The columnist then laments the fact that “the only person to get ‘canceled’ in this whole Chappelle mess” was a transgender Netflix employee who criticized his performance and the company for airing it.

Burns is right. There are some who have benefited from the cancel culture community’s attempts to ruin their careers. No tactic can be effective 100% of the time, right?

However, she is missing something. While some can avoid the consequences of being canceled, most cannot. In fact, we typically don’t hear about most of those who find themselves on the receiving end of cancel culture. Why?

Because it typically happens to normal, everyday people.

There have been plenty of stories detailing regular folks who get fired or ostracized in their jobs for making remarks that are not in line with the tenets of wokeism. In some cases, they might say something legitimately offensive without realizing it.

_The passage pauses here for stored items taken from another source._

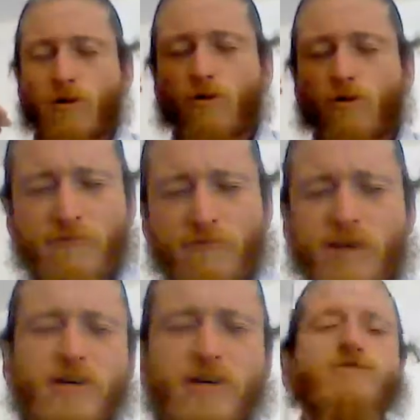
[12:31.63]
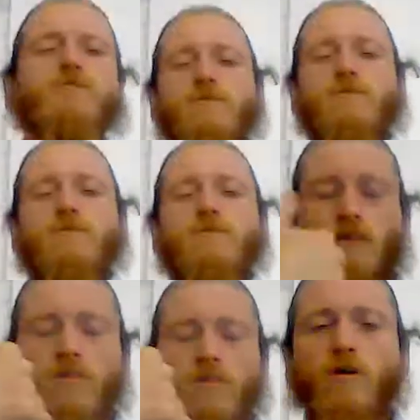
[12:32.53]
go to a field
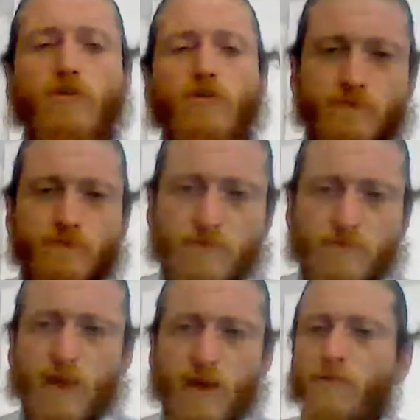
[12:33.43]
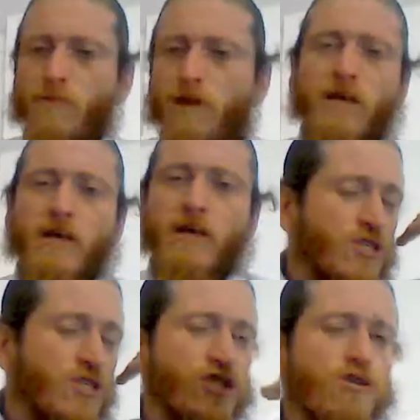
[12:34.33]
alone and really
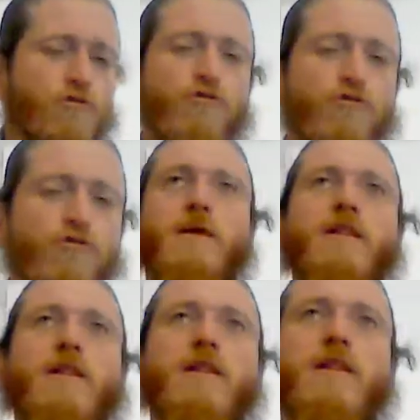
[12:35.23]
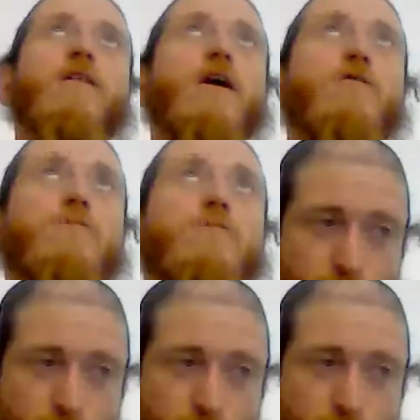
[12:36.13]
just scream and let it all out.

In others, they might just express an opinion out loud or on social media that offends the tender sensibilities of wokeist co-workers.

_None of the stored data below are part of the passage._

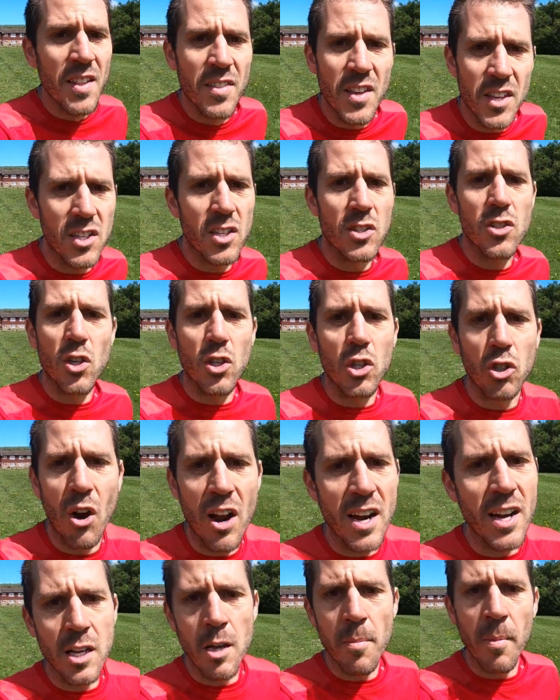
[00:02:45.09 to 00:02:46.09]
This is just
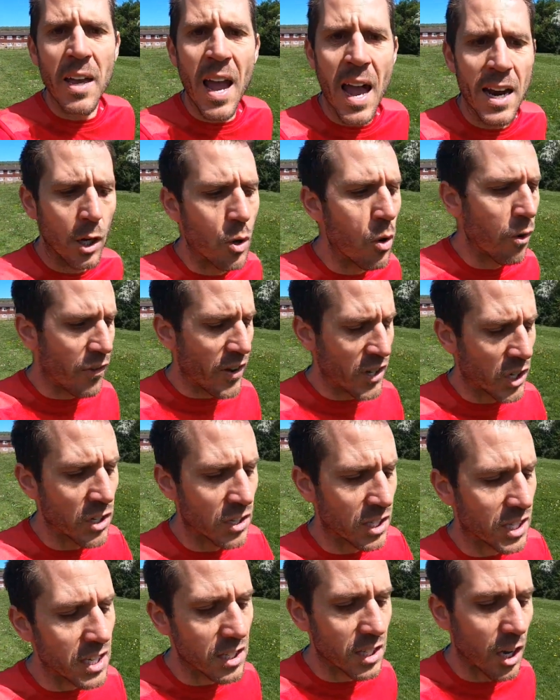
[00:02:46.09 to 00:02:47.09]
training your mechanical
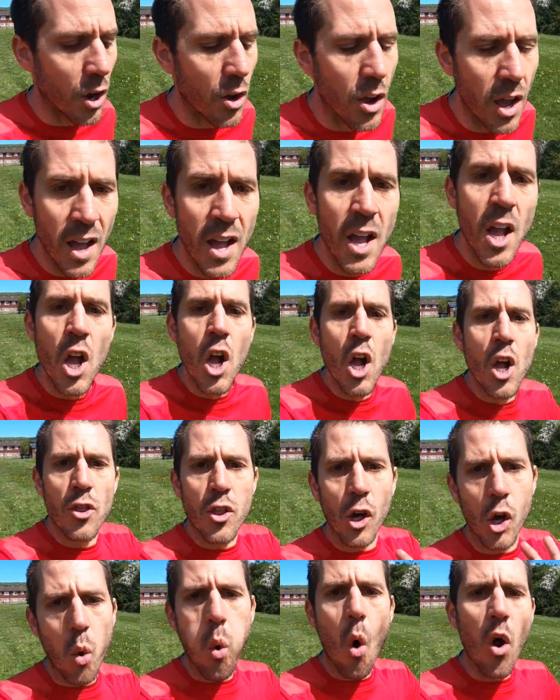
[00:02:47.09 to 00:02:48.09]
efficiency. So
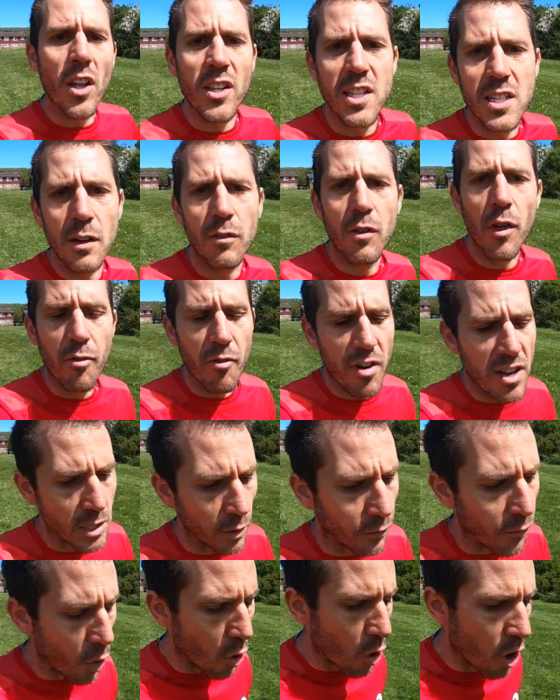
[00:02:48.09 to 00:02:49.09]
the quality of the 3
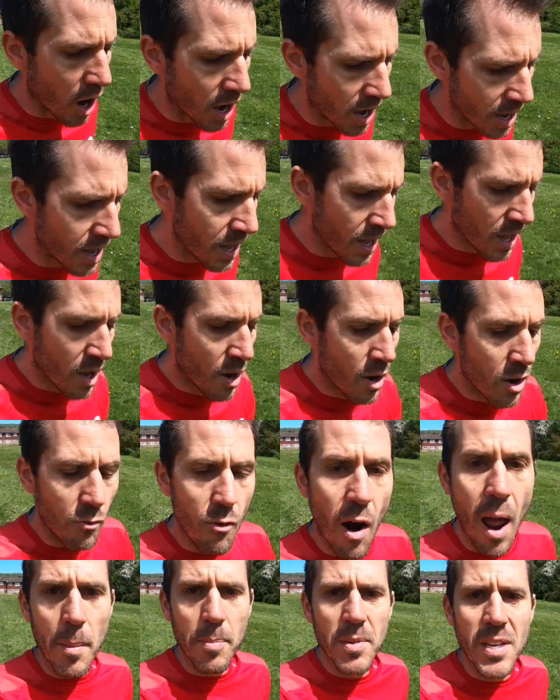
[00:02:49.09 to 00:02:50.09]
to 4
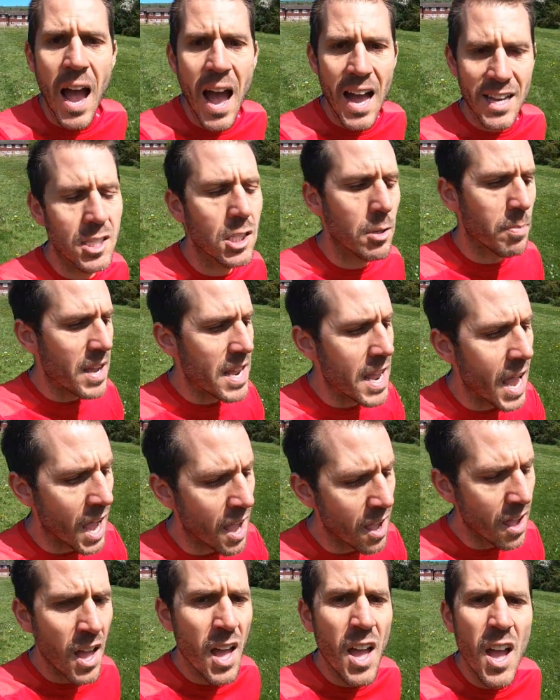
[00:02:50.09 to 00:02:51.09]
reps has to be
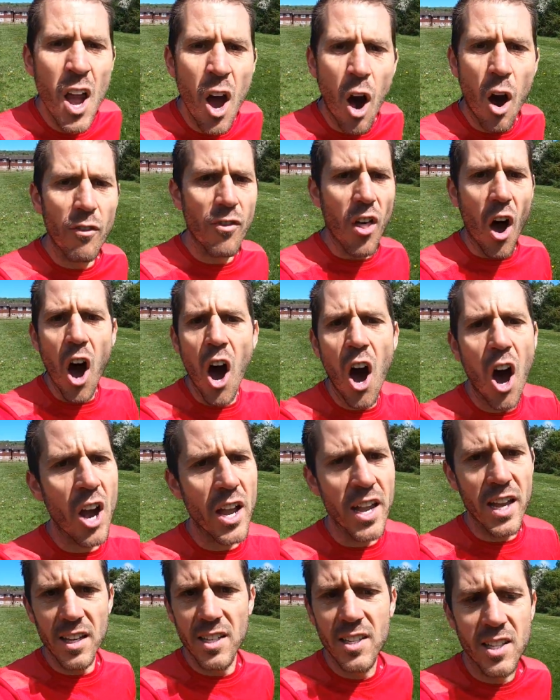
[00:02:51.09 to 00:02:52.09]
of the
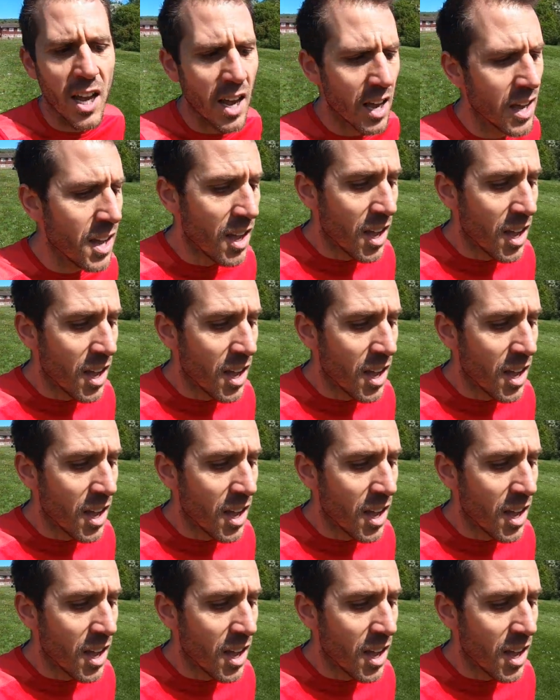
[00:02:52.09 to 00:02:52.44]
highest.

The problem has become so pronounced that a group called “Counterweight” has been created to offer assistance to those who have experienced cancelation. The organization was formed by author and former academic Helen Pluckrose, who rose to fame after participating in a project with scholars James Lindsay and Peter Boghossian, in which they wrote fake scientific studies on ridiculous topics like rape culture among dogs, and others, and got them published in progressive publications.

Counterweight is essentially a support group for people who have experienced cancel culture in their workplaces or elsewhere. She told The Atlantic that she “hears from three or four people a day who have ‘been disciplined, or [are] being forced to affirm beliefs that they don’t have about race or about gender.’”

The group offers advice, resources, moral support, and even “strategic negotiations” with employers. According to the organization’s website, they are a “source for information, advice and support with dealing with Critical Social Justice (CSJ) ideology.” It explains that while its primary focus is CSJ, they also “oppose authoritarianism and censorship of all kinds.”

One of the organization’s clients, a white social worker working with Fairfax County, told The Atlantic her employer had created a website intimating that police “are the enemy.” The website also had linked to articles and podcasts that included anti-white material and said “white women’s weapons are microaggressions and a direct line to the police murder hotline.”

She said:

“It was just article after article that, to me, were very divisive and degrading.”

She eventually left her employer and opened a private practice.

Another client, a black consultant engineer, said he was being “forced to go on mandatory unconscious bias training, and that the training assumed that because of [his] race [he] was a certain way.”

He also ended up quitting his job.

In a piece published by Forbes, author Evan Gerstmann told the story of a black man working as a security guard at a Wisconsin high school. He was fired after he told a student not to use the N-word. In the exchange, he used the word to communicate to the student the word which he did not wish to be called. In another article, he described a story about a teacher who was fired for refusing to use the correct pronouns when addressing a transgender male student.

There are plenty of people who have contacted Counterweight due to being singled out or even fired if they happen to express a view that disagrees with woke theology. To sum it up, cancel culture isn’t just for famous people. It is typically most effective against regular people. Even worse, it is far more devastating to people who haven’t already made millions of dollars in the entertainment industry.

Dismissing cancel culture because there are some who can survive is a rather odd way to completely miss the point. Cancel culture isn’t a societal cancer just because it is used against the rich and famous – it is a cancer because it is used to destroy the lives of normal people.